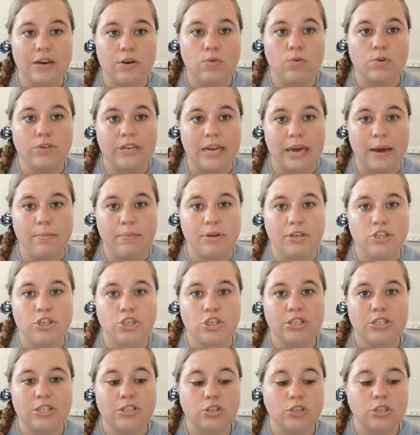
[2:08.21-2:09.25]
or
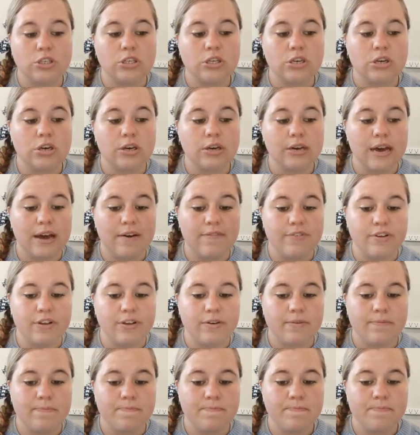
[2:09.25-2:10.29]
damages
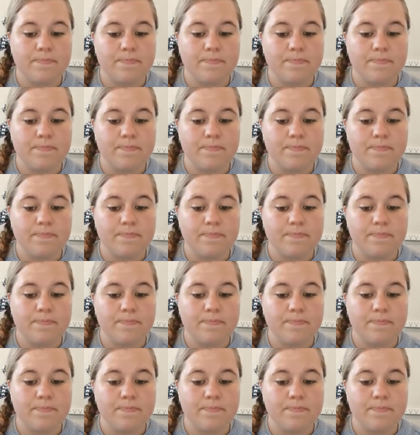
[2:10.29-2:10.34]
covered.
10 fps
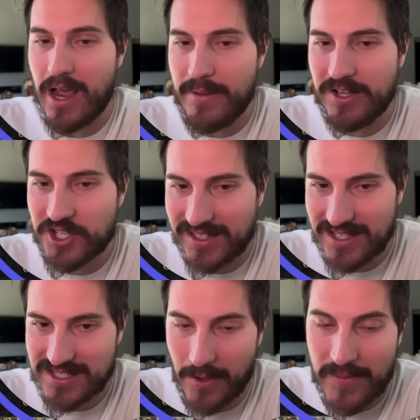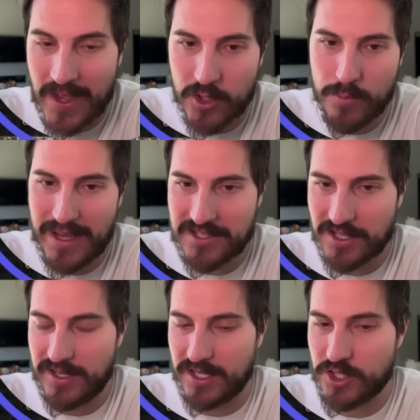I mean, check this out. You
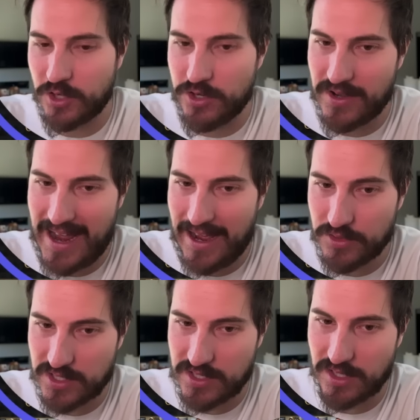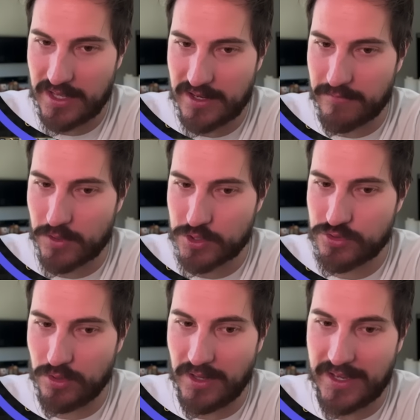basically can turn your house into like a
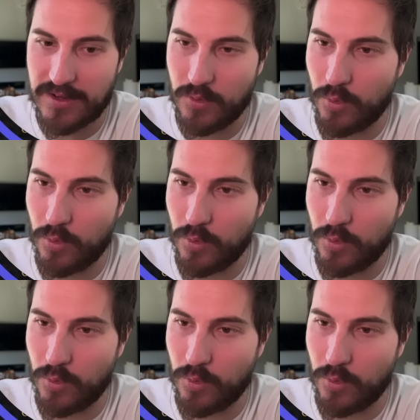virtual like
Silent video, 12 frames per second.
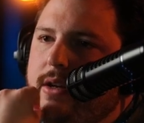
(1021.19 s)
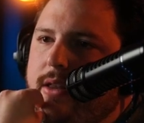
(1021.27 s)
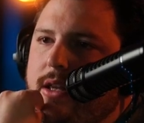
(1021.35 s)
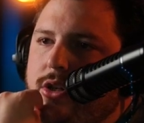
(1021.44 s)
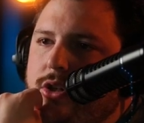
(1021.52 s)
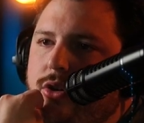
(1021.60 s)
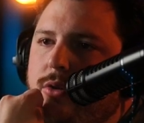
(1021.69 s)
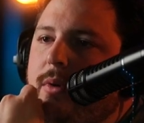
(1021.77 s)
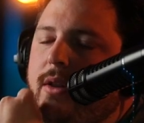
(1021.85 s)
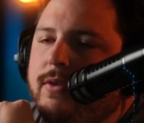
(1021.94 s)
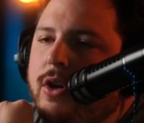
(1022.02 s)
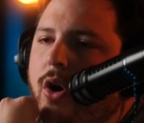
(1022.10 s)
think you should do, but
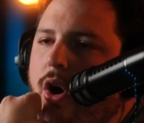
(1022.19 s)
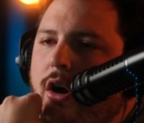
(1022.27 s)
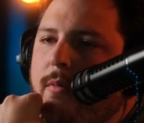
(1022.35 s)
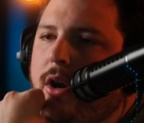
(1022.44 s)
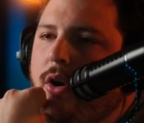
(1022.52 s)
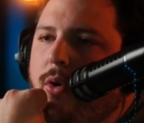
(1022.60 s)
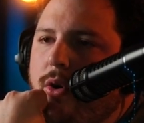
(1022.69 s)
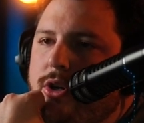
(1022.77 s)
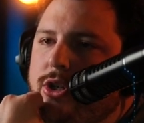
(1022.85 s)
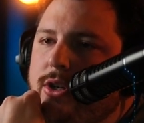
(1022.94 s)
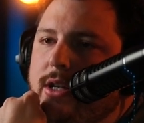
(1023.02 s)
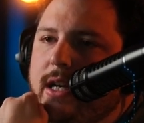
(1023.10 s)
if you go Arb on a
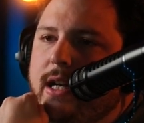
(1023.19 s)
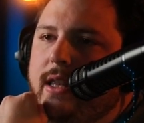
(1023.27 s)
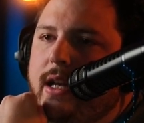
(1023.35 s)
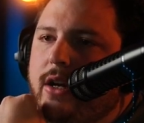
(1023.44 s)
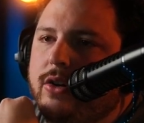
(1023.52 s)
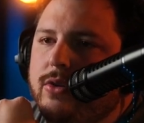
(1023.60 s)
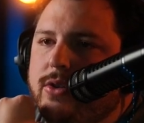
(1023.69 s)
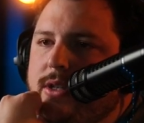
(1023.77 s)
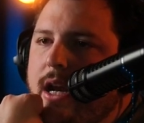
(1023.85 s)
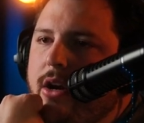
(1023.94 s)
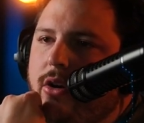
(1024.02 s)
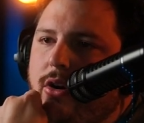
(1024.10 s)
horse, you can get in there.
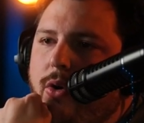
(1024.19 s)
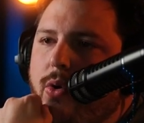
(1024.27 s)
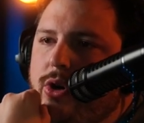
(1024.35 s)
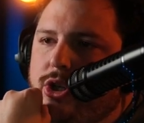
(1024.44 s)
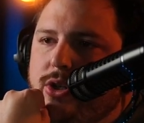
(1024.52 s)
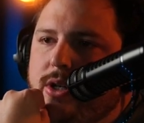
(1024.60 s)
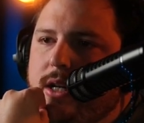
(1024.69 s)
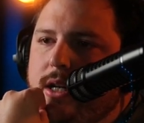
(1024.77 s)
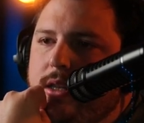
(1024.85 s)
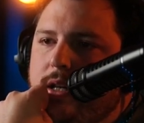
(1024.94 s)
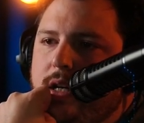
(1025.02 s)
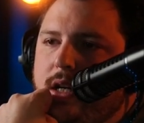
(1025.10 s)
Crusader on a horse, you can get in
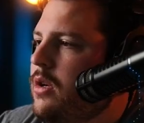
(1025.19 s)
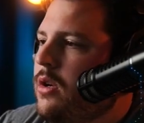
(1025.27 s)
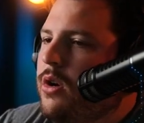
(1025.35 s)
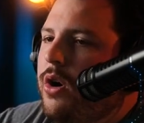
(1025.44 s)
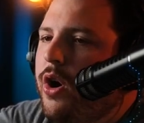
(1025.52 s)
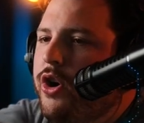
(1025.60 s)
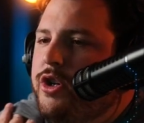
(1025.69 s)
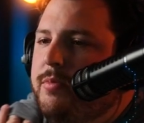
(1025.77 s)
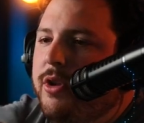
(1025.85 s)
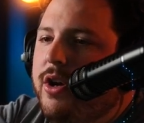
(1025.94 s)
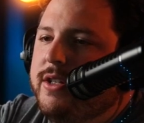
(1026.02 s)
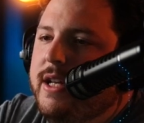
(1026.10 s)
there. Archer
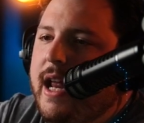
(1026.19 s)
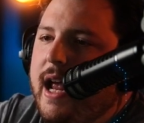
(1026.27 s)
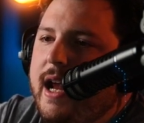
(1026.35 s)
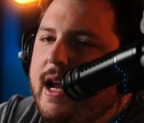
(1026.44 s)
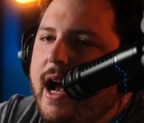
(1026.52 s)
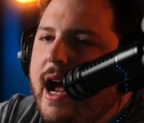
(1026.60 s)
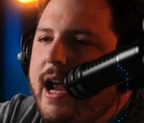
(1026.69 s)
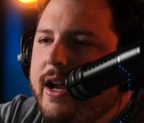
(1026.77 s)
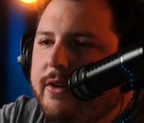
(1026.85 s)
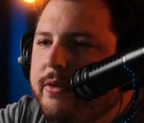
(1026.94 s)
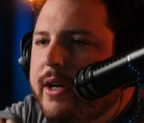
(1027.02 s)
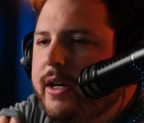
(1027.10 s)
belongs in A. I
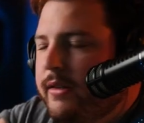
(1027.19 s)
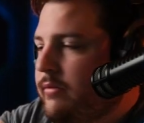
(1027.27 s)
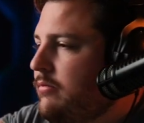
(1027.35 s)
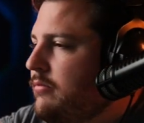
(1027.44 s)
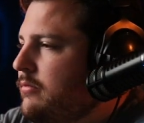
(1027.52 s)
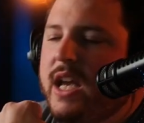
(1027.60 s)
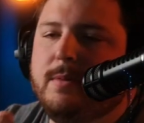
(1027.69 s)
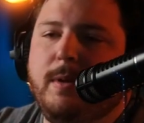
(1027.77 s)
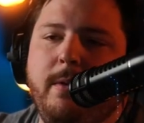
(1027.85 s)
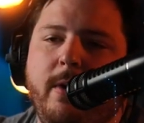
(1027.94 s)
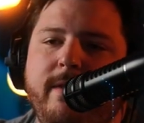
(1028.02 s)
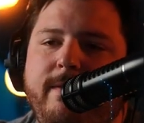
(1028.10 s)
agree.
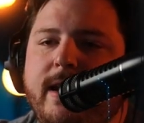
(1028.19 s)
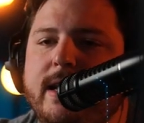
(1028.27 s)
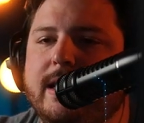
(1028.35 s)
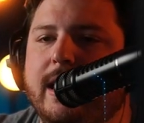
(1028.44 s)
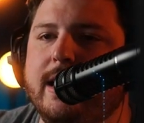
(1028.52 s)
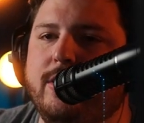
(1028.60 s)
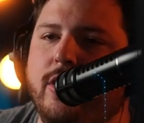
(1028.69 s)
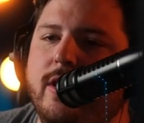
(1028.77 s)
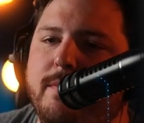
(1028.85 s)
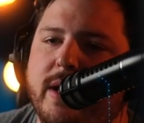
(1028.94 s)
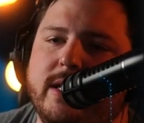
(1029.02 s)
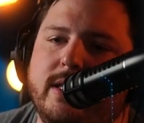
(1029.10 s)
Explain why Vindy's less good
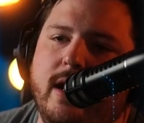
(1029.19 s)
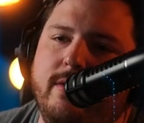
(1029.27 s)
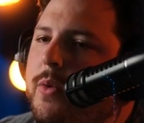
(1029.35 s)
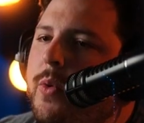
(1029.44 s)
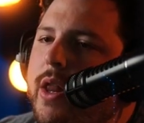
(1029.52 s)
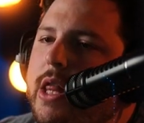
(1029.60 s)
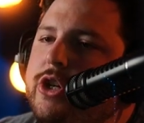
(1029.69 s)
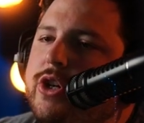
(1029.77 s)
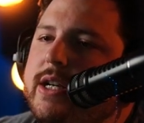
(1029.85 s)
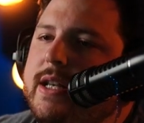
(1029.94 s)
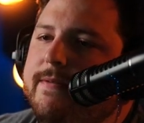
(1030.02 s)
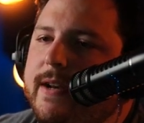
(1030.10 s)
in big stuff. One of the
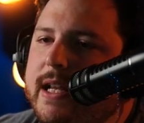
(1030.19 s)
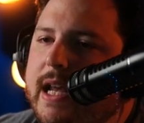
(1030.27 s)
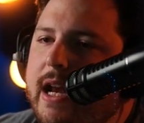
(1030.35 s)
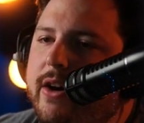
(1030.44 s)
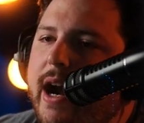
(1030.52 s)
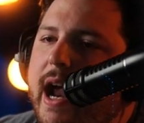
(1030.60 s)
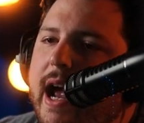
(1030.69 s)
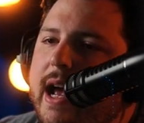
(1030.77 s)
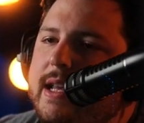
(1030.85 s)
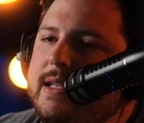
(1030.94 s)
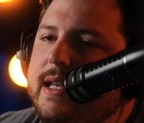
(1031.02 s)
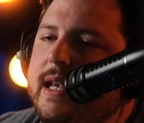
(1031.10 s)
strengths that Vindicator
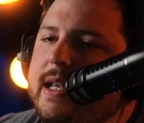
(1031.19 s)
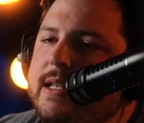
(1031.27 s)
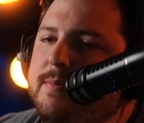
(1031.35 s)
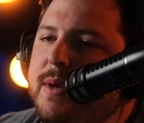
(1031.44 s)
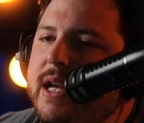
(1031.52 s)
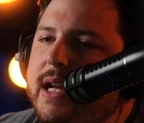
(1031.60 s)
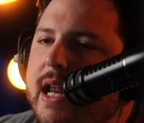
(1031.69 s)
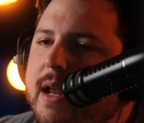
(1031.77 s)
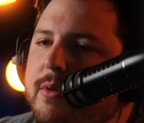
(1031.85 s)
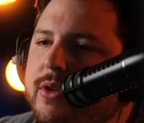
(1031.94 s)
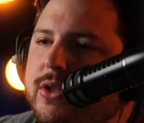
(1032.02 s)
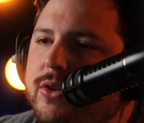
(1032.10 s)
has is being
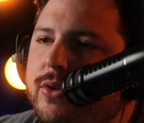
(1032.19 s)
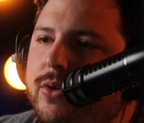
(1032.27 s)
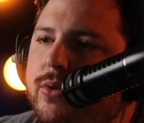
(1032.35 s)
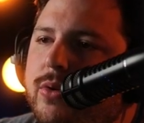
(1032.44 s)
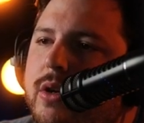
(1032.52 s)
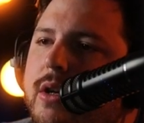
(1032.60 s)
able to,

########

### [Task to carry out]
Repeat verbatim the lines from the one holding "(1028.60 s)" through the end of the listing above, both ends included, but not the pictures.

### [Completed task]
(1028.60 s)
(1028.69 s)
(1028.77 s)
(1028.85 s)
(1028.94 s)
(1029.02 s)
(1029.10 s)
Explain why Vindy's less good
(1029.19 s)
(1029.27 s)
(1029.35 s)
(1029.44 s)
(1029.52 s)
(1029.60 s)
(1029.69 s)
(1029.77 s)
(1029.85 s)
(1029.94 s)
(1030.02 s)
(1030.10 s)
in big stuff. One of the
(1030.19 s)
(1030.27 s)
(1030.35 s)
(1030.44 s)
(1030.52 s)
(1030.60 s)
(1030.69 s)
(1030.77 s)
(1030.85 s)
(1030.94 s)
(1031.02 s)
(1031.10 s)
strengths that Vindicator
(1031.19 s)
(1031.27 s)
(1031.35 s)
(1031.44 s)
(1031.52 s)
(1031.60 s)
(1031.69 s)
(1031.77 s)
(1031.85 s)
(1031.94 s)
(1032.02 s)
(1032.10 s)
has is being
(1032.19 s)
(1032.27 s)
(1032.35 s)
(1032.44 s)
(1032.52 s)
(1032.60 s)
able to,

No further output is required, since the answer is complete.